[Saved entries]
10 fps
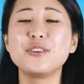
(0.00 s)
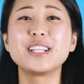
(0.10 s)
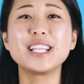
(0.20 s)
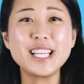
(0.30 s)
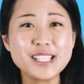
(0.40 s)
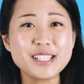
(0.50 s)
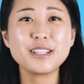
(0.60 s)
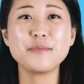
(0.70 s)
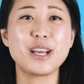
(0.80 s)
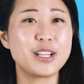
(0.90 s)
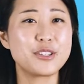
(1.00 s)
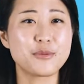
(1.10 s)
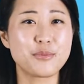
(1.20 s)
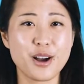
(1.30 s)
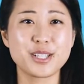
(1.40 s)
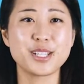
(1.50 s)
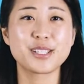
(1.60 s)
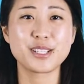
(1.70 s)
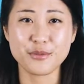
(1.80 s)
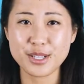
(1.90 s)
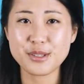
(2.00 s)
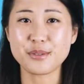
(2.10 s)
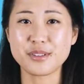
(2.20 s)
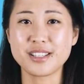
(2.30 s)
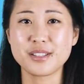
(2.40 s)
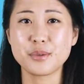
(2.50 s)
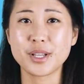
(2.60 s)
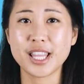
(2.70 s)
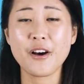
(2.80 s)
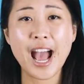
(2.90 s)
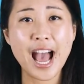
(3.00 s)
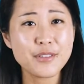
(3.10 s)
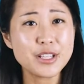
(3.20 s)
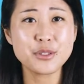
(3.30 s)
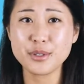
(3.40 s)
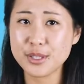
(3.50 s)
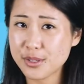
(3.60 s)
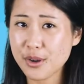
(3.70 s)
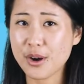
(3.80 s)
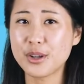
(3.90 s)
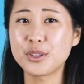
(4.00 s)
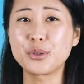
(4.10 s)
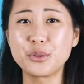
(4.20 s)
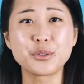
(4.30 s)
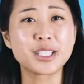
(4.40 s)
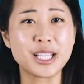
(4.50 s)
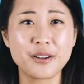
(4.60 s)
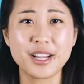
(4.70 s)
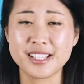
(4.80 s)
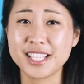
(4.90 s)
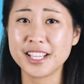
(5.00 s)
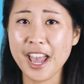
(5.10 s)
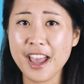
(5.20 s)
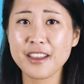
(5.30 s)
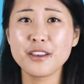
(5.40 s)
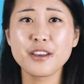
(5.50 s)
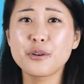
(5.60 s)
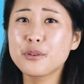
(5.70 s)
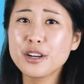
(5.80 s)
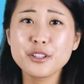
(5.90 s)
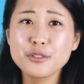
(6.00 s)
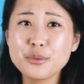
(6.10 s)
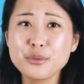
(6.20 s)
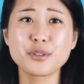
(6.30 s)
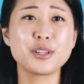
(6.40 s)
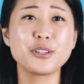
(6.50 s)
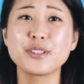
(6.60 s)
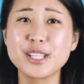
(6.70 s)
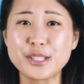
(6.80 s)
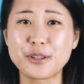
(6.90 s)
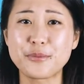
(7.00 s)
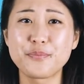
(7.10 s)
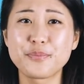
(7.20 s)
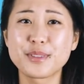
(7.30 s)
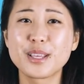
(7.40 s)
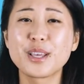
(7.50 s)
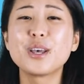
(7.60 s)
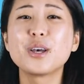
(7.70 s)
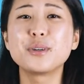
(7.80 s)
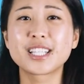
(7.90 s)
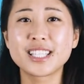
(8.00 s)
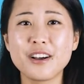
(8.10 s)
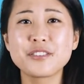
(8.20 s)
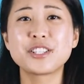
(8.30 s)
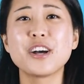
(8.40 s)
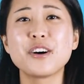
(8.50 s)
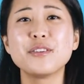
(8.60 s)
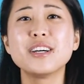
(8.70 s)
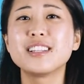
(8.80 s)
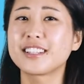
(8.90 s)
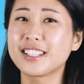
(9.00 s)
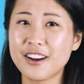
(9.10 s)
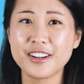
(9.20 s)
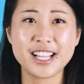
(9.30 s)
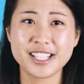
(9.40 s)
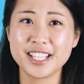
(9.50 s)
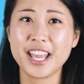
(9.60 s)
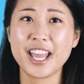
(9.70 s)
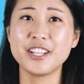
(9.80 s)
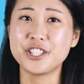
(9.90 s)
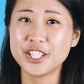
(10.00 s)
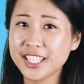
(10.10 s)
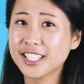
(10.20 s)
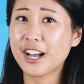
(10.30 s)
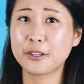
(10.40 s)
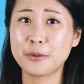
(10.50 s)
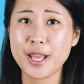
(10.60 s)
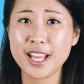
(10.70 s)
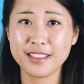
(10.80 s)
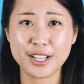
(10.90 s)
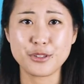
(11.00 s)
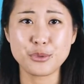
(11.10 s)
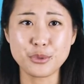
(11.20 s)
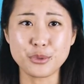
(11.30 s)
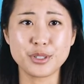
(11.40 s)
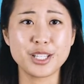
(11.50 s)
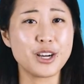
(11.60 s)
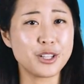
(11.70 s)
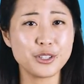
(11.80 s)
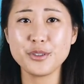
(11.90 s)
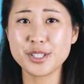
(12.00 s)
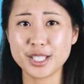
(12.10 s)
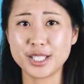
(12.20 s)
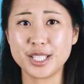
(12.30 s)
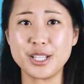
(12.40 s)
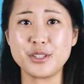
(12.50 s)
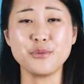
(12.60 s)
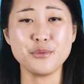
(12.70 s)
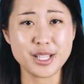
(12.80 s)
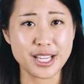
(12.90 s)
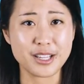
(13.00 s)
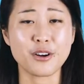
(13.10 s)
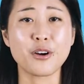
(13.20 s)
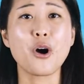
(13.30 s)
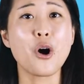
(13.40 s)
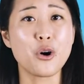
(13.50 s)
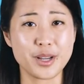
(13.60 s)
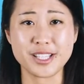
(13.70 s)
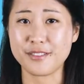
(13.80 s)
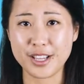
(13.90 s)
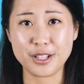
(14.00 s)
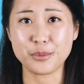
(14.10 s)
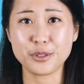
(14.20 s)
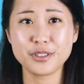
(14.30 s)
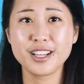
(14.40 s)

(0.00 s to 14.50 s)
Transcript: can easily manage your projects and resources without having to install the Google Cloud SDK or other tools on your system. With Cloud Shell, the Cloud SDK, gcloud command line tool, and other utilities you need are always available,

- **HOW TO COMPLETE THIS TASK**
Please copy every record above exactly, but leave the pictures out.

- **OUTPUT OF THE EXERCISE**
10 fps
(0.00 s)
(0.10 s)
(0.20 s)
(0.30 s)
(0.40 s)
(0.50 s)
(0.60 s)
(0.70 s)
(0.80 s)
(0.90 s)
(1.00 s)
(1.10 s)
(1.20 s)
(1.30 s)
(1.40 s)
(1.50 s)
(1.60 s)
(1.70 s)
(1.80 s)
(1.90 s)
(2.00 s)
(2.10 s)
(2.20 s)
(2.30 s)
(2.40 s)
(2.50 s)
(2.60 s)
(2.70 s)
(2.80 s)
(2.90 s)
(3.00 s)
(3.10 s)
(3.20 s)
(3.30 s)
(3.40 s)
(3.50 s)
(3.60 s)
(3.70 s)
(3.80 s)
(3.90 s)
(4.00 s)
(4.10 s)
(4.20 s)
(4.30 s)
(4.40 s)
(4.50 s)
(4.60 s)
(4.70 s)
(4.80 s)
(4.90 s)
(5.00 s)
(5.10 s)
(5.20 s)
(5.30 s)
(5.40 s)
(5.50 s)
(5.60 s)
(5.70 s)
(5.80 s)
(5.90 s)
(6.00 s)
(6.10 s)
(6.20 s)
(6.30 s)
(6.40 s)
(6.50 s)
(6.60 s)
(6.70 s)
(6.80 s)
(6.90 s)
(7.00 s)
(7.10 s)
(7.20 s)
(7.30 s)
(7.40 s)
(7.50 s)
(7.60 s)
(7.70 s)
(7.80 s)
(7.90 s)
(8.00 s)
(8.10 s)
(8.20 s)
(8.30 s)
(8.40 s)
(8.50 s)
(8.60 s)
(8.70 s)
(8.80 s)
(8.90 s)
(9.00 s)
(9.10 s)
(9.20 s)
(9.30 s)
(9.40 s)
(9.50 s)
(9.60 s)
(9.70 s)
(9.80 s)
(9.90 s)
(10.00 s)
(10.10 s)
(10.20 s)
(10.30 s)
(10.40 s)
(10.50 s)
(10.60 s)
(10.70 s)
(10.80 s)
(10.90 s)
(11.00 s)
(11.10 s)
(11.20 s)
(11.30 s)
(11.40 s)
(11.50 s)
(11.60 s)
(11.70 s)
(11.80 s)
(11.90 s)
(12.00 s)
(12.10 s)
(12.20 s)
(12.30 s)
(12.40 s)
(12.50 s)
(12.60 s)
(12.70 s)
(12.80 s)
(12.90 s)
(13.00 s)
(13.10 s)
(13.20 s)
(13.30 s)
(13.40 s)
(13.50 s)
(13.60 s)
(13.70 s)
(13.80 s)
(13.90 s)
(14.00 s)
(14.10 s)
(14.20 s)
(14.30 s)
(14.40 s)

(0.00 s to 14.50 s)
Transcript: can easily manage your projects and resources without having to install the Google Cloud SDK or other tools on your system. With Cloud Shell, the Cloud SDK, gcloud command line tool, and other utilities you need are always available,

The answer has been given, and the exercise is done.